Generative AI models are not databases of truth; they are prediction engines trained on vast amounts of human language. They have read our books, our articles, our internet forums, and our debates. Because they learn from us, they do not just learn our facts — they inherit our flaws.

When an AI model generates a “hallucination” — a confident but false statement — it is often not a random glitch. Instead, the AI is successfully replicating a pattern of Logical Fallacy or Cognitive Bias present in its training data. If humans frequently use a specific fallacy to argue a point, the AI learns that fallacy as a “standard” way to construct an argument. If humans historically display bias against a certain group in the training texts, the AI will statistically predict that bias as the “correct” context.

In this sense, an AI hallucination is often just a high-tech mirror. It reflects the illogical or biased patterns of human thought back to us, stripped of the human context but presented with the machine’s absolute confidence. To catch these errors, you cannot simply look for “computer glitches.” You must learn to spot the very human failures that the machine is automating.

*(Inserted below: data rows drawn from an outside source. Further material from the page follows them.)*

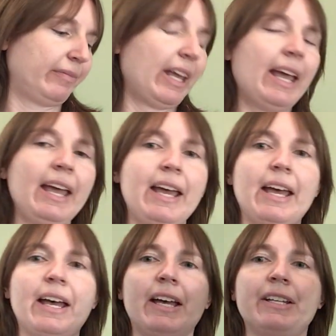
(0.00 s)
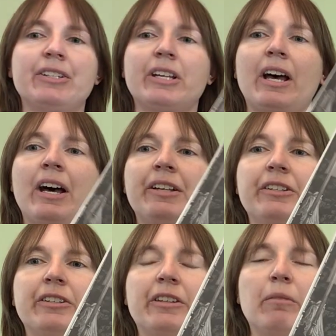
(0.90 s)
And
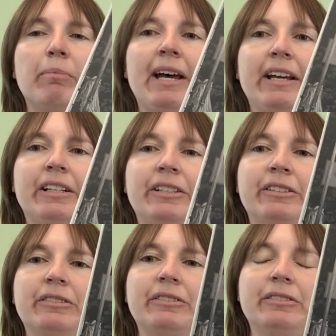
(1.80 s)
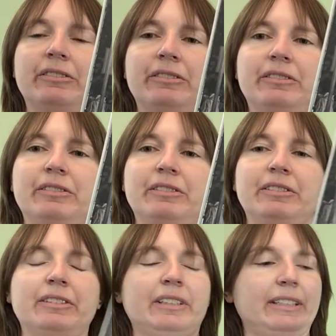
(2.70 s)
under the bed.
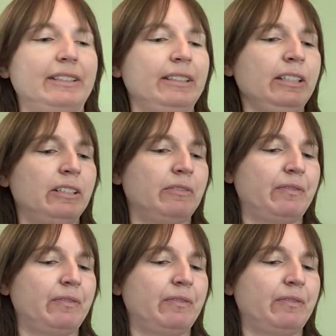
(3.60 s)
Let's see.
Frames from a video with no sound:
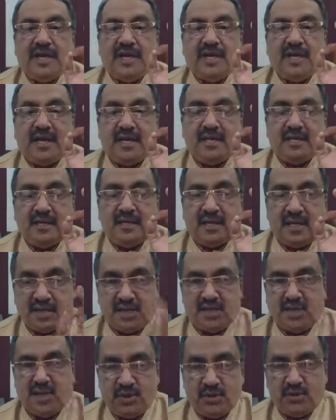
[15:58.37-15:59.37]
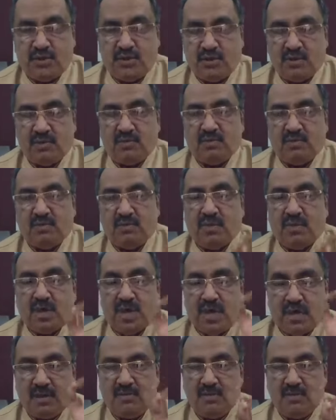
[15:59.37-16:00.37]
I can assure you
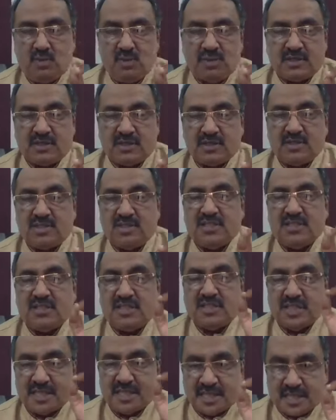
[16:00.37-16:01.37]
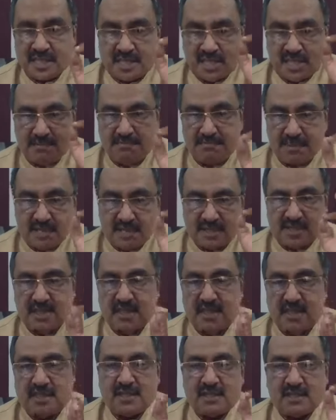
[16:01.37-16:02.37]
almost
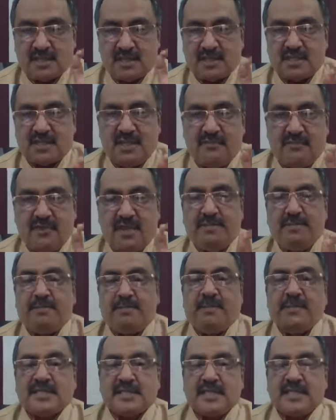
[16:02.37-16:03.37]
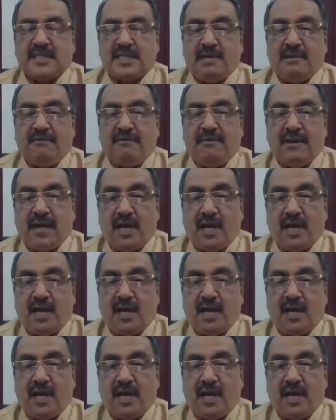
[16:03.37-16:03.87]
60% or 65%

Hard and Soft Hallucinations

When we talk about “hallucinations” in AI, it’s tempting to treat them all as one category — a machine making something up. But just as human errors differ depending on why the reasoning went wrong, AI errors fall into two broad types: and . These labels mirror the academic distinction between intrinsic and extrinsic hallucinations discussed in research on large language models.

A hard hallucination happens when the AI states something that can be shown to be false. It contradicts reality, established knowledge, or the internal logic of its own previous statements. This is the machine equivalent of a human argument built on a false premise — the kind of mistake that undermines everything that follows.

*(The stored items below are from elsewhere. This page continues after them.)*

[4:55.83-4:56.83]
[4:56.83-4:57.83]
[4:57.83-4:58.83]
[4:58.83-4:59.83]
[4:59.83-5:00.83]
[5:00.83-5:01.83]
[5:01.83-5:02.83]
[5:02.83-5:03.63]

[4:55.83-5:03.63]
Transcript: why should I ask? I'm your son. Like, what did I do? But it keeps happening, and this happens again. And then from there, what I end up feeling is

Hard hallucinations map closely onto formal logical fallacies, including:

  • Non Sequitur: The AI draws a conclusion that doesn’t follow from its own statements (“X is bigger than Y; Y is bigger than Z; therefore Z is bigger than X”).
  • Straw Man-like distortions: The model misreads or misrepresents the text you provided, summarizing it as if you said something else.
  • False Premise: The model confidently treats outdated or incorrect information as true — such as relying on pre-2024 political information because that’s where its training cut off.

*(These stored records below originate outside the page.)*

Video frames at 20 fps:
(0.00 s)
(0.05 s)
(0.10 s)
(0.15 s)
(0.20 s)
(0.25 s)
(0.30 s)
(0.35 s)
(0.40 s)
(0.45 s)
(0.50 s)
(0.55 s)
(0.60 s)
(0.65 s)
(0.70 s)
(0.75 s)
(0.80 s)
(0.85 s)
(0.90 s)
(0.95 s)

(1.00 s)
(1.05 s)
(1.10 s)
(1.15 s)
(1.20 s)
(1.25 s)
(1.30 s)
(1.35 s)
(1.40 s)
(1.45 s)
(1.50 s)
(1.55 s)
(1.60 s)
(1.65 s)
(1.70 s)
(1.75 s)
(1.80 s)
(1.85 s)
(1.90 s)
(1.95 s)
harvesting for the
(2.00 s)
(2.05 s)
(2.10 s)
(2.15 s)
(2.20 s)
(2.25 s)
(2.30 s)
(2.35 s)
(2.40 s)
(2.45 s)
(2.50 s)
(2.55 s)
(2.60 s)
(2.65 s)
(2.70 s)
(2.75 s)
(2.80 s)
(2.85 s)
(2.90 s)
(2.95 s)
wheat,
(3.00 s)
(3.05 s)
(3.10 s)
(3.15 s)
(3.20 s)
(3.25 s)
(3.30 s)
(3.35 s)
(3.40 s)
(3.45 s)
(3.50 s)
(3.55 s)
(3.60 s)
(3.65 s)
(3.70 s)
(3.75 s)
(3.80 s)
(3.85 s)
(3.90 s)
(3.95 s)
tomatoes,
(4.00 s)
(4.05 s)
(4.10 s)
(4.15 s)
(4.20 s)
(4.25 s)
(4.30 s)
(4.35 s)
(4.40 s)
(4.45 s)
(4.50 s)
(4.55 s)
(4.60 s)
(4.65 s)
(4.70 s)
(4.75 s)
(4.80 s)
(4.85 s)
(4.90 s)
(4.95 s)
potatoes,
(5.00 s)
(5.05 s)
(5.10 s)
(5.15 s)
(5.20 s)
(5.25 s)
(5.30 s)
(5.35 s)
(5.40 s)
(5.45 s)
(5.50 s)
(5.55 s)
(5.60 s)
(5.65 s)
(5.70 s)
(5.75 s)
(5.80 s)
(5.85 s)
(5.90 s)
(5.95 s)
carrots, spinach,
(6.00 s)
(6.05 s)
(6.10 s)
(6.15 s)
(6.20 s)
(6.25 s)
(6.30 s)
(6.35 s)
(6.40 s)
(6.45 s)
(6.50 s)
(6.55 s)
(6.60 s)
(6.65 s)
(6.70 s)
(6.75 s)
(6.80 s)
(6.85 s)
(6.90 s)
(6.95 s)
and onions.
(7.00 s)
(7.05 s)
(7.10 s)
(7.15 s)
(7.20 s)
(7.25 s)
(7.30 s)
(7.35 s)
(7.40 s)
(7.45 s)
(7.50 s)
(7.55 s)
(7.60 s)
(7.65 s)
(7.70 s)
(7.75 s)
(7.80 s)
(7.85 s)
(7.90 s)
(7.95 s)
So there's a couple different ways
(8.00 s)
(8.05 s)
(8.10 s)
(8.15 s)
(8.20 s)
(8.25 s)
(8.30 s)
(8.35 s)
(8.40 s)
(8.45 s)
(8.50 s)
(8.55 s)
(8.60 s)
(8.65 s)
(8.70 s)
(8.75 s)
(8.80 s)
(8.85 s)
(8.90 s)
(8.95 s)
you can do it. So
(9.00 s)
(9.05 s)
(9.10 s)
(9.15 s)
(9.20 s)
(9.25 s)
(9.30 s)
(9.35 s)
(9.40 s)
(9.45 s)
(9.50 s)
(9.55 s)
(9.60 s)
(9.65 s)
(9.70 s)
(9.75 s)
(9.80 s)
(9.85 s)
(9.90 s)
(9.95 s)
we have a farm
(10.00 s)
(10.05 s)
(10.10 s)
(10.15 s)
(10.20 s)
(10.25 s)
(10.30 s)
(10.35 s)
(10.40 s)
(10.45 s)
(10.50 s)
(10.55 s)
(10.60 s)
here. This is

These errors are often easier to spot because they clash with what you already know. Students typically catch them the same way they catch a flawed argument in an essay: by noticing that the reasoning simply doesn’t hold.

Soft hallucinations are trickier. The AI isn’t making an obviously false claim; instead, it fills gaps by reproducing patterns it learned from human writing. These patterns often come from places where human reasoning is biased, sloppy, or incomplete. In academic terms, these resemble extrinsic hallucinations — outputs that can’t be verified because they were never grounded in the input.

Soft hallucinations directly mirror informal fallacies and cognitive biases, including:

  • Confirmation Bias: The AI echoes the user’s assumptions because that’s the statistically “safest” prediction.
  • Appeal to Popularity (Ad Populum): If a misconception appears frequently in its training data, the model treats it as likely true.
  • False Authority: When generating citations or “expert commentary,” the model imitates the form of expertise without the substance, creating sources that sound legitimate but have no basis in reality.
  • Anchoring: The AI latches onto the first detail in the conversation and builds outward, even if that first detail was flawed.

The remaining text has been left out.